- [Provided data]
——
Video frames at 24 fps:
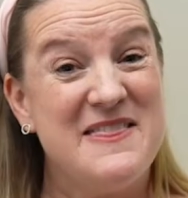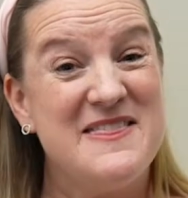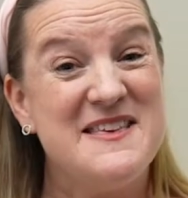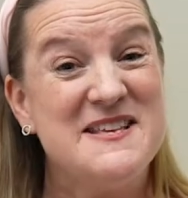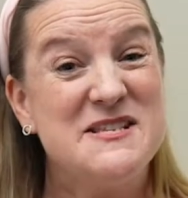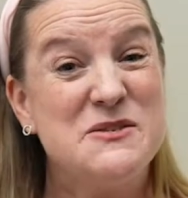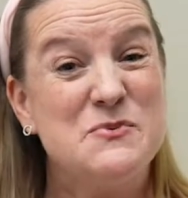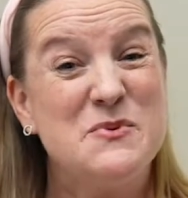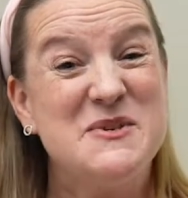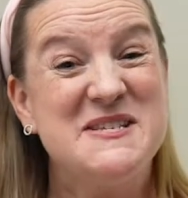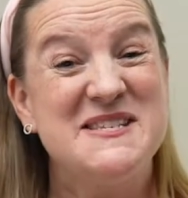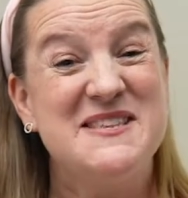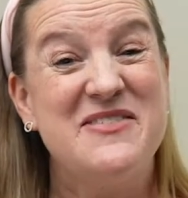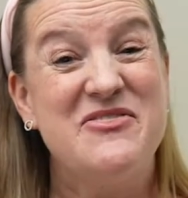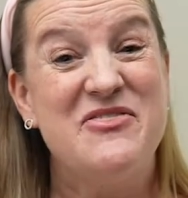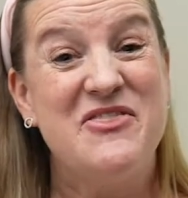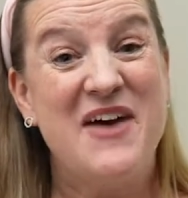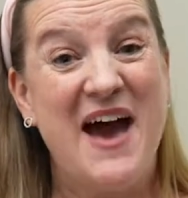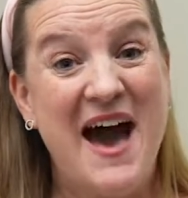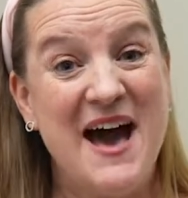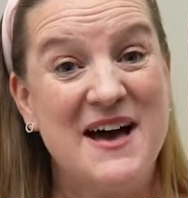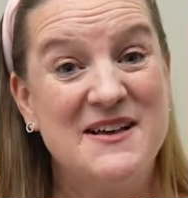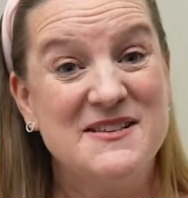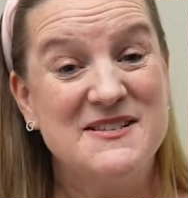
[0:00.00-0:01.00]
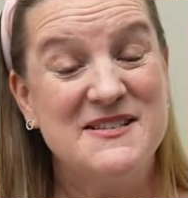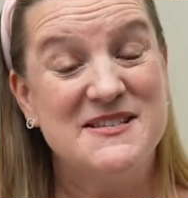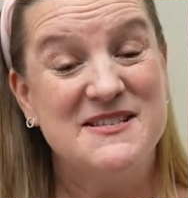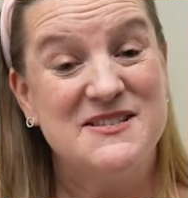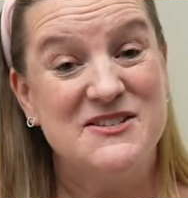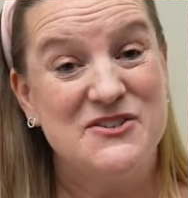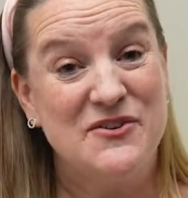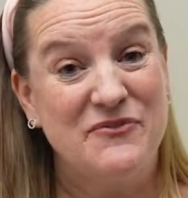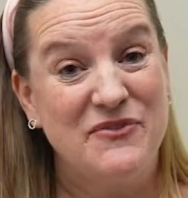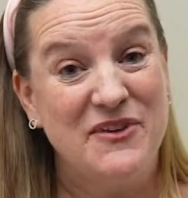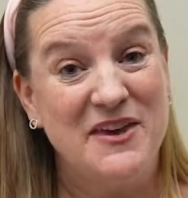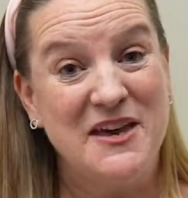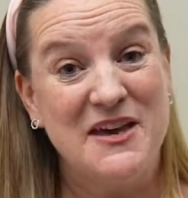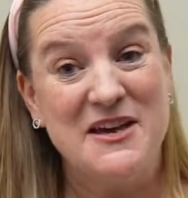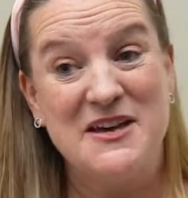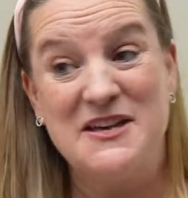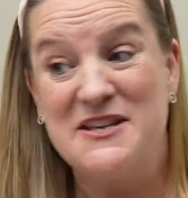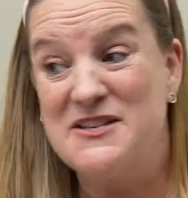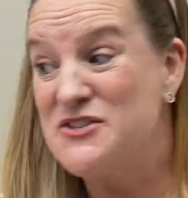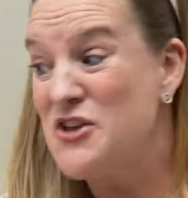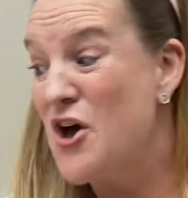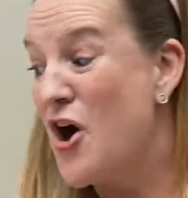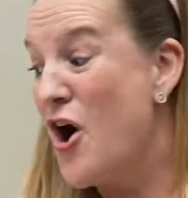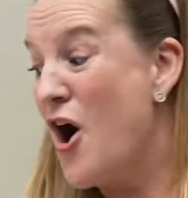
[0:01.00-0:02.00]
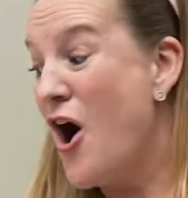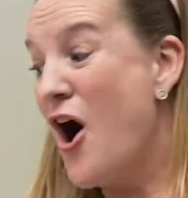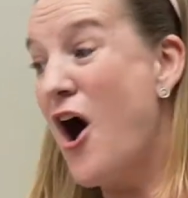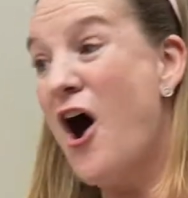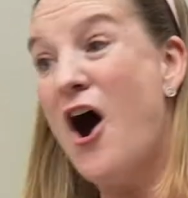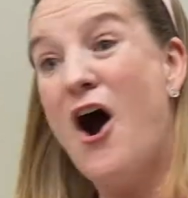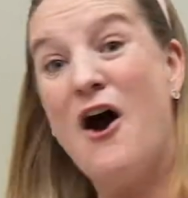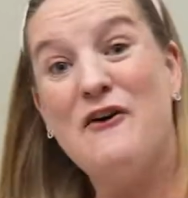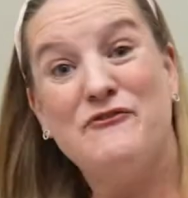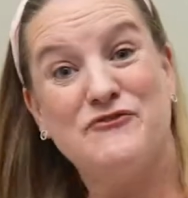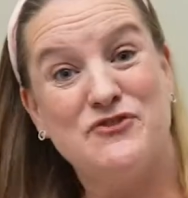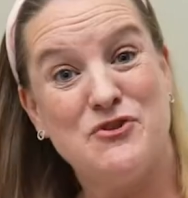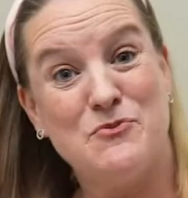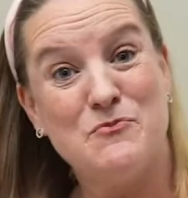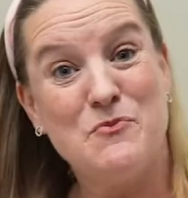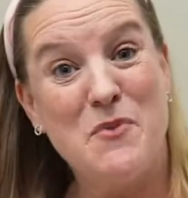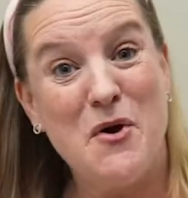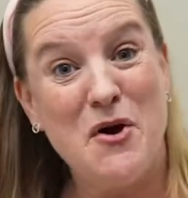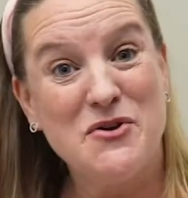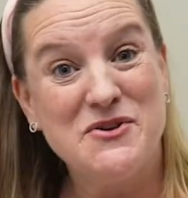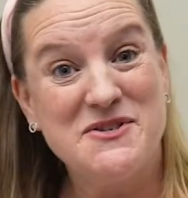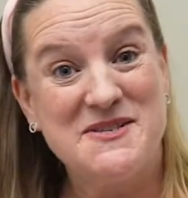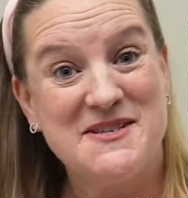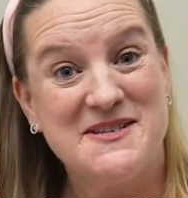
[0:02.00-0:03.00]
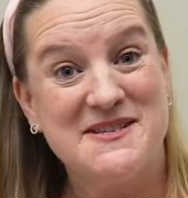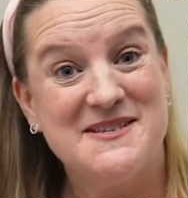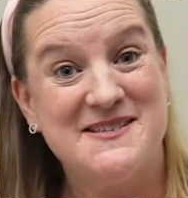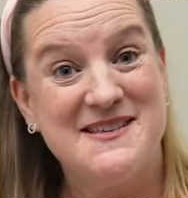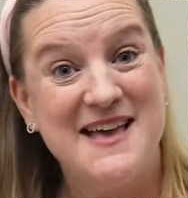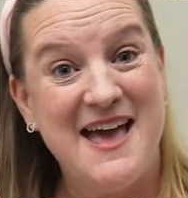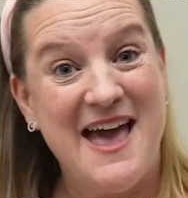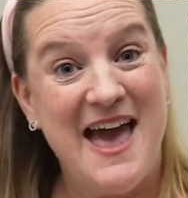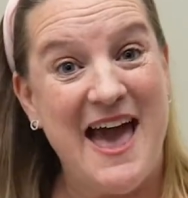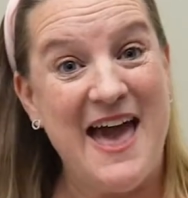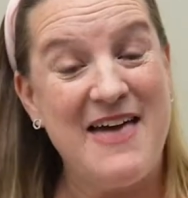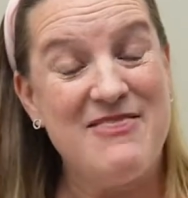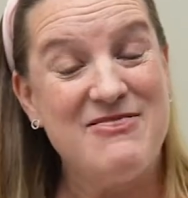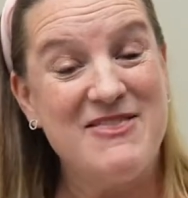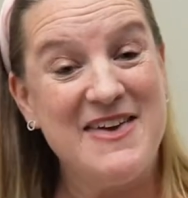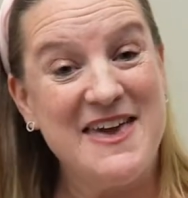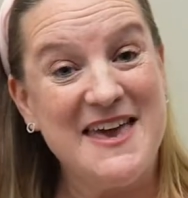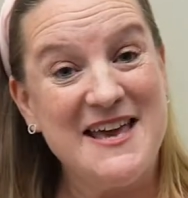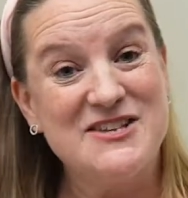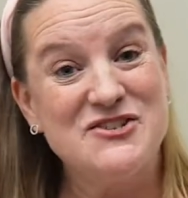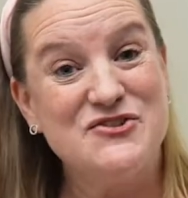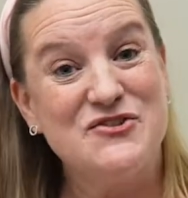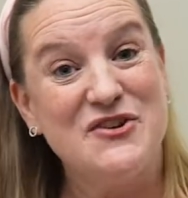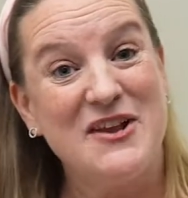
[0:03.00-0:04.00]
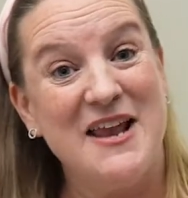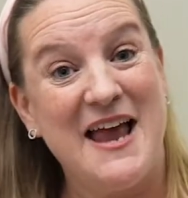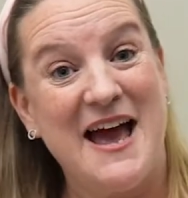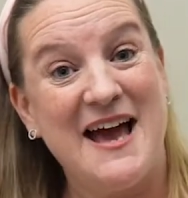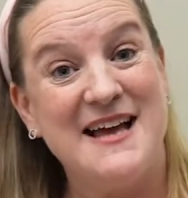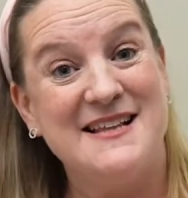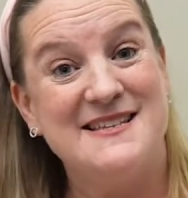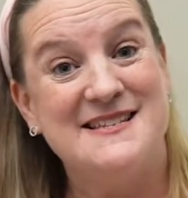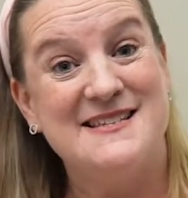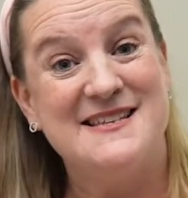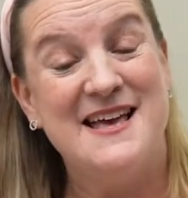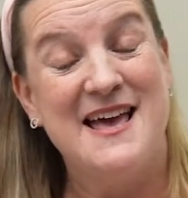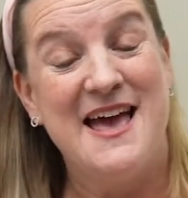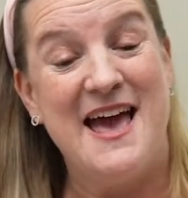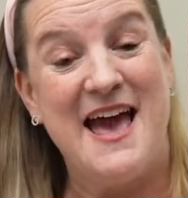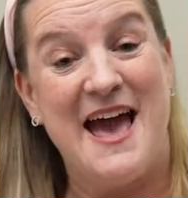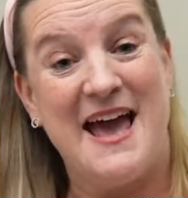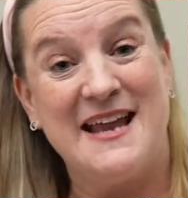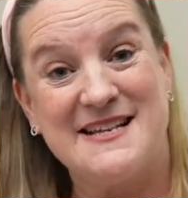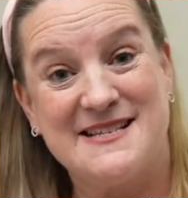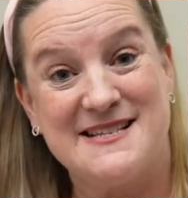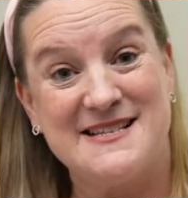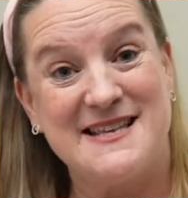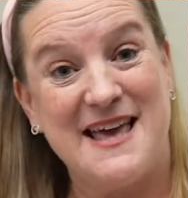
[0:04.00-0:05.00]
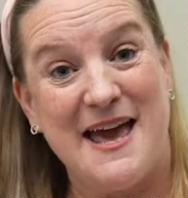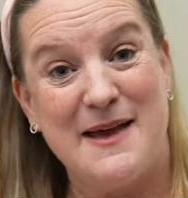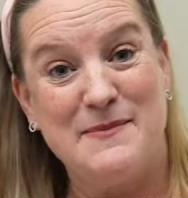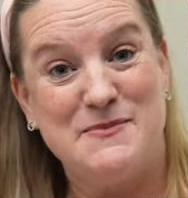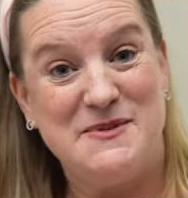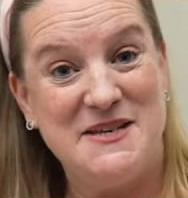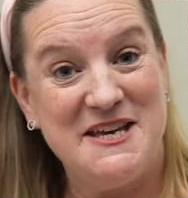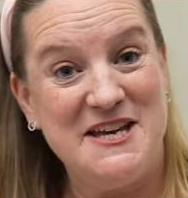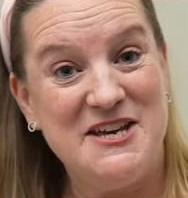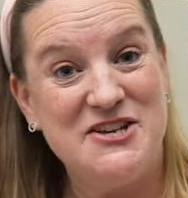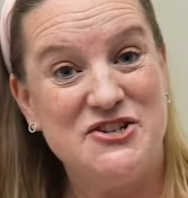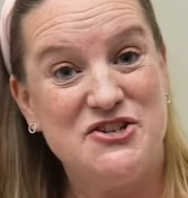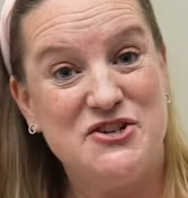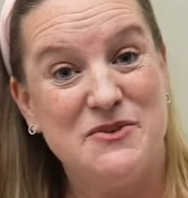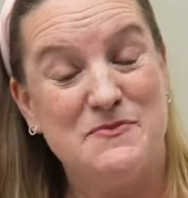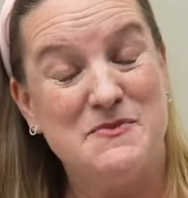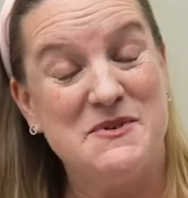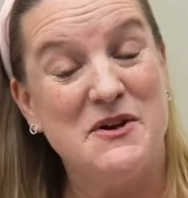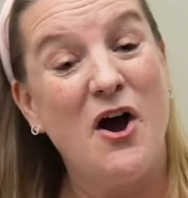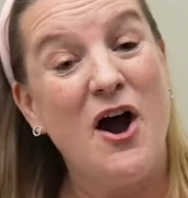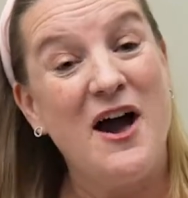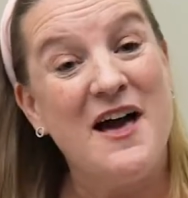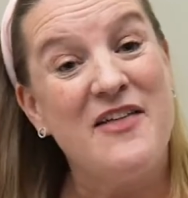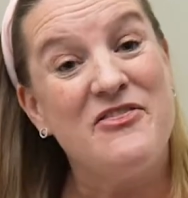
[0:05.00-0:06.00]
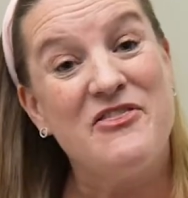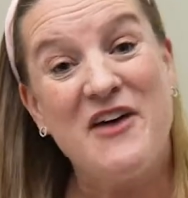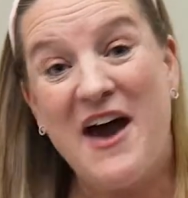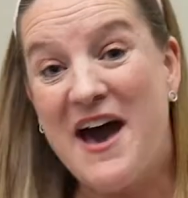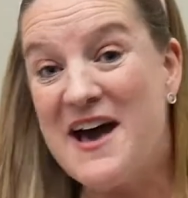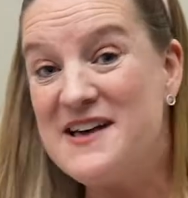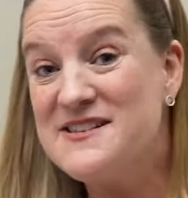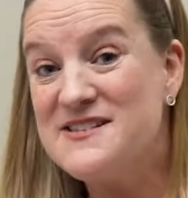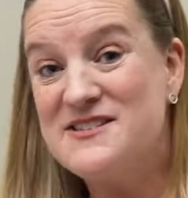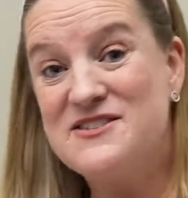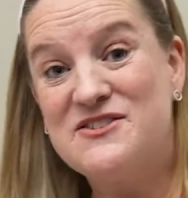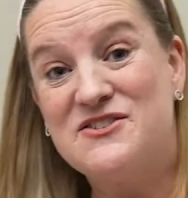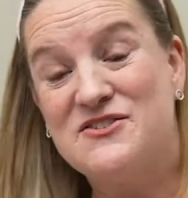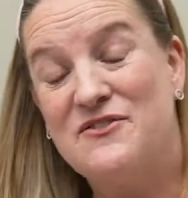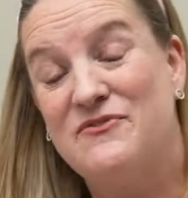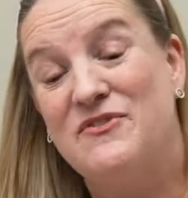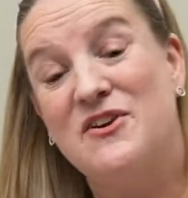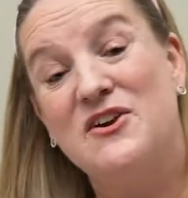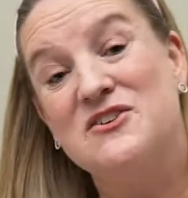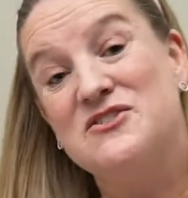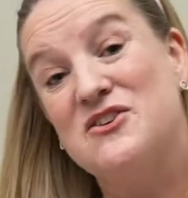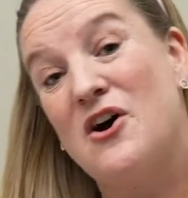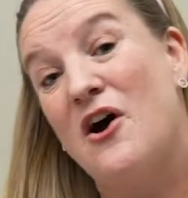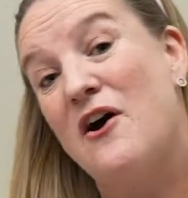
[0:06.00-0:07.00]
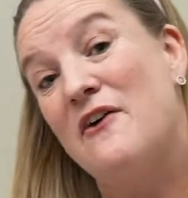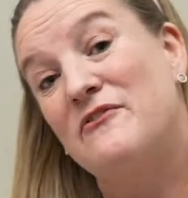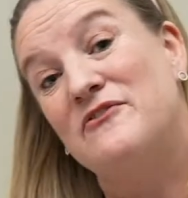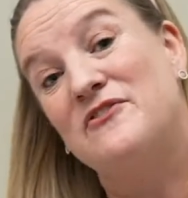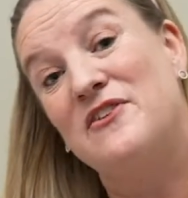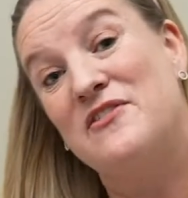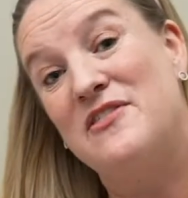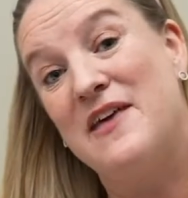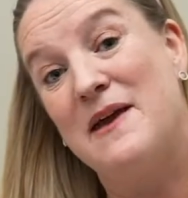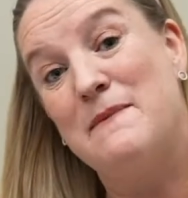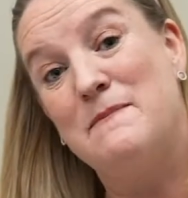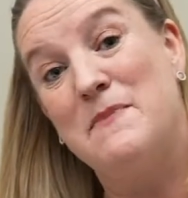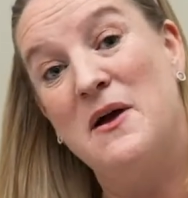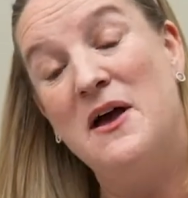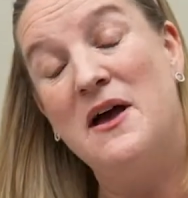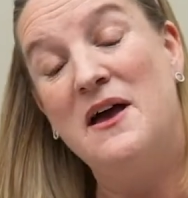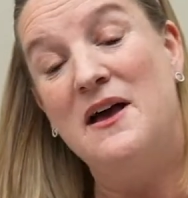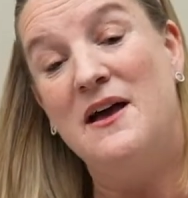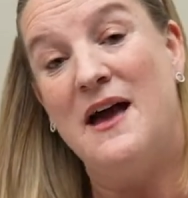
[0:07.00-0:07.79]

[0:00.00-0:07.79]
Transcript: This was thousands of years after Moses and the Israelites had escaped Egypt, thousands of years after them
——
- [Your task]
Retype the listing exactly. Leave the pictures out.

- [Output below]
Video frames at 24 fps:
[0:00.00-0:01.00]
[0:01.00-0:02.00]
[0:02.00-0:03.00]
[0:03.00-0:04.00]
[0:04.00-0:05.00]
[0:05.00-0:06.00]
[0:06.00-0:07.00]
[0:07.00-0:07.79]

[0:00.00-0:07.79]
Transcript: This was thousands of years after Moses and the Israelites had escaped Egypt, thousands of years after them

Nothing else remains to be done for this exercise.